*WHAT TO WORK ON*:
Each record below should be output verbatim, without pictures.

Dataset entries:
+---+

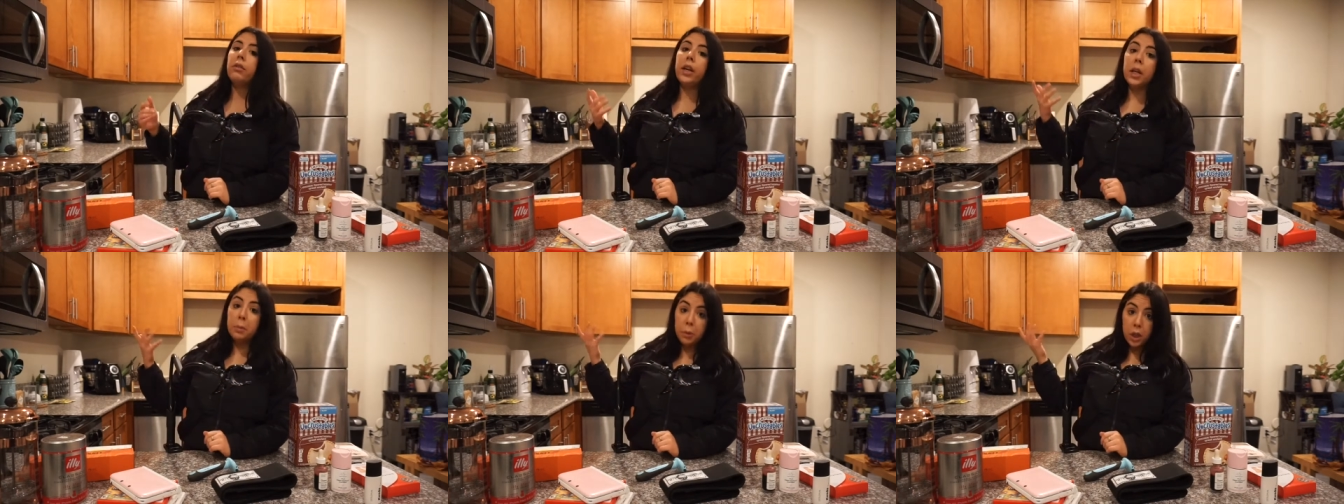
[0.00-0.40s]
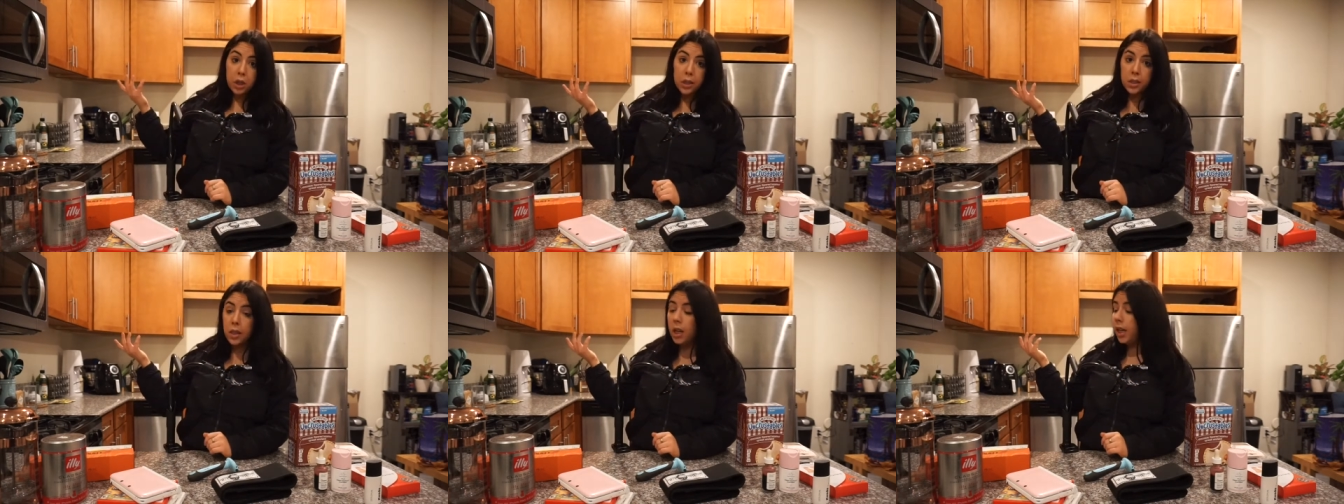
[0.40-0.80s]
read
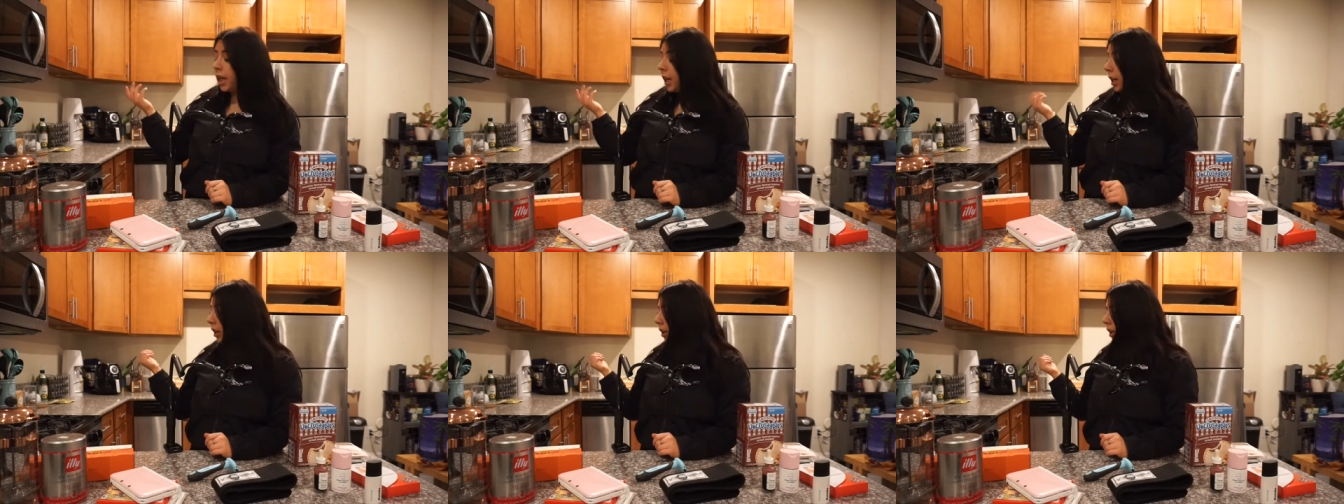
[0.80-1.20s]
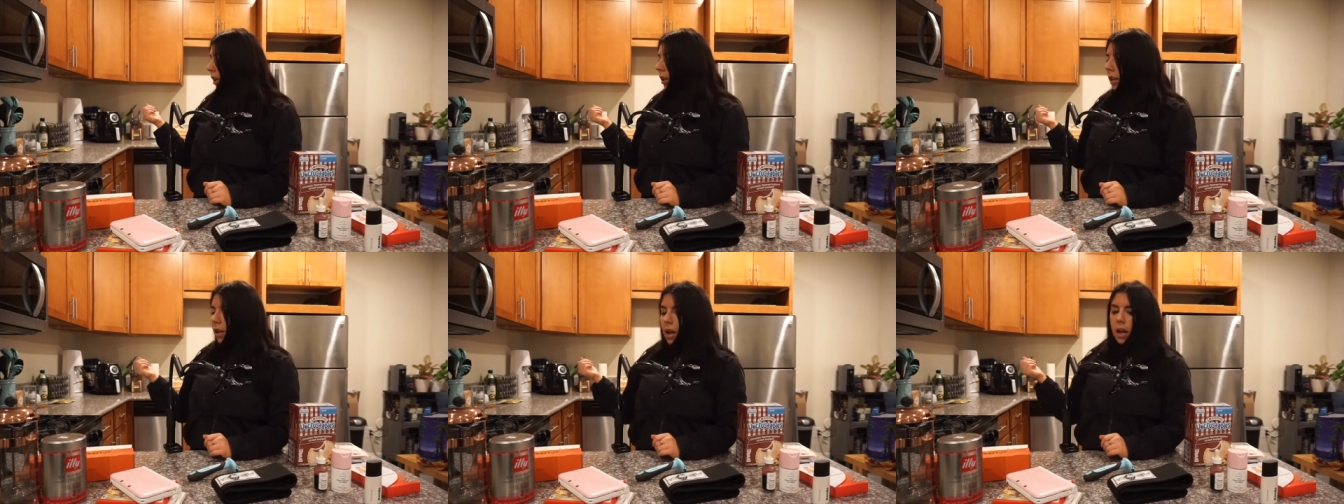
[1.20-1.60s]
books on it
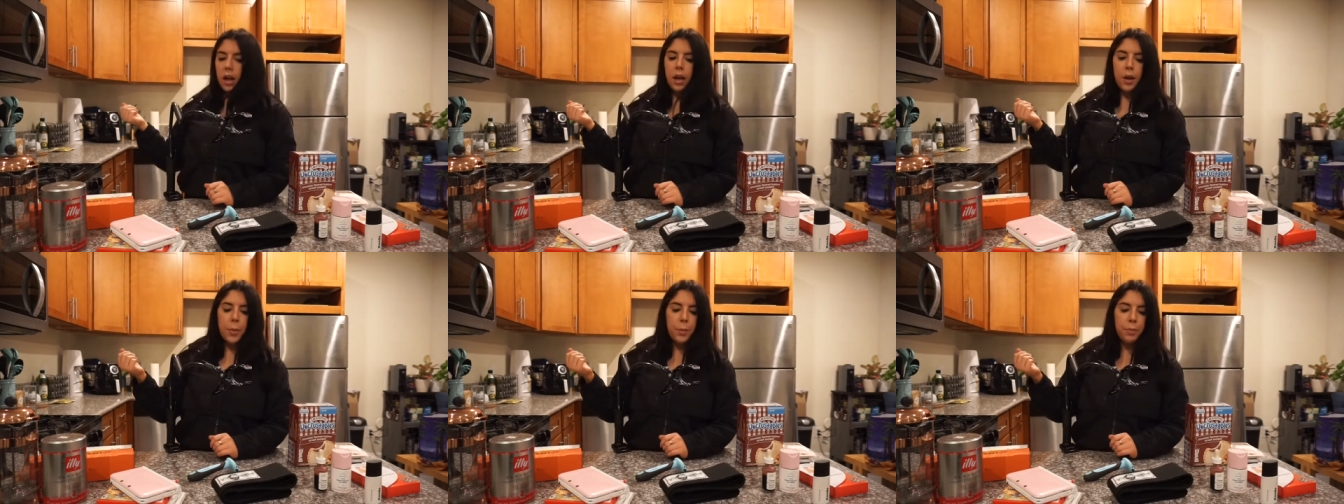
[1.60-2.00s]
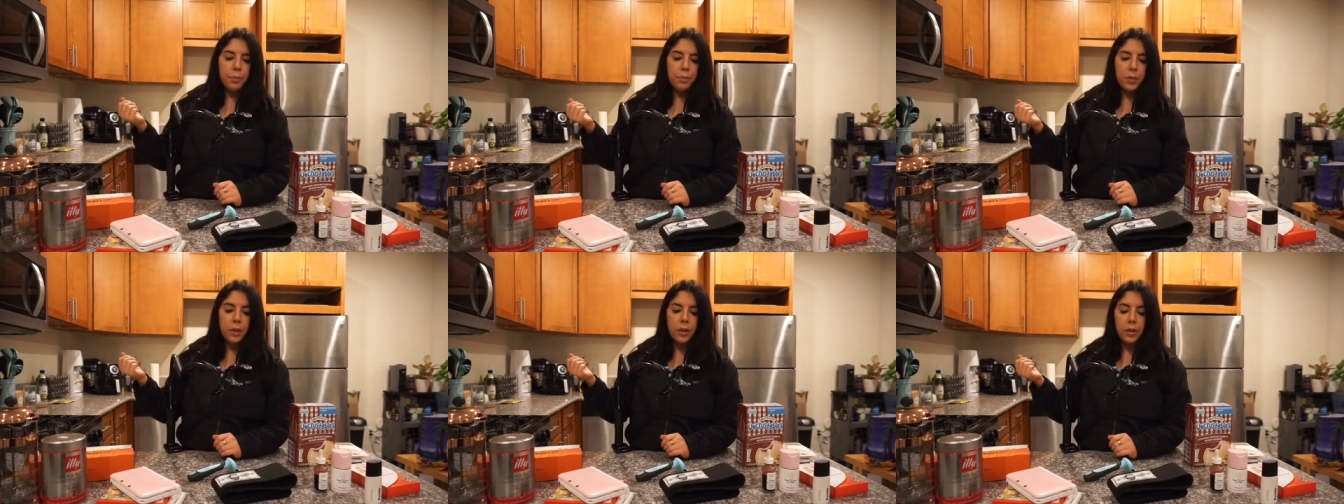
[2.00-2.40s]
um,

+---+

*TASK ANSWER*:
[0.00-0.40s]
[0.40-0.80s]
read
[0.80-1.20s]
[1.20-1.60s]
books on it
[1.60-2.00s]
[2.00-2.40s]
um,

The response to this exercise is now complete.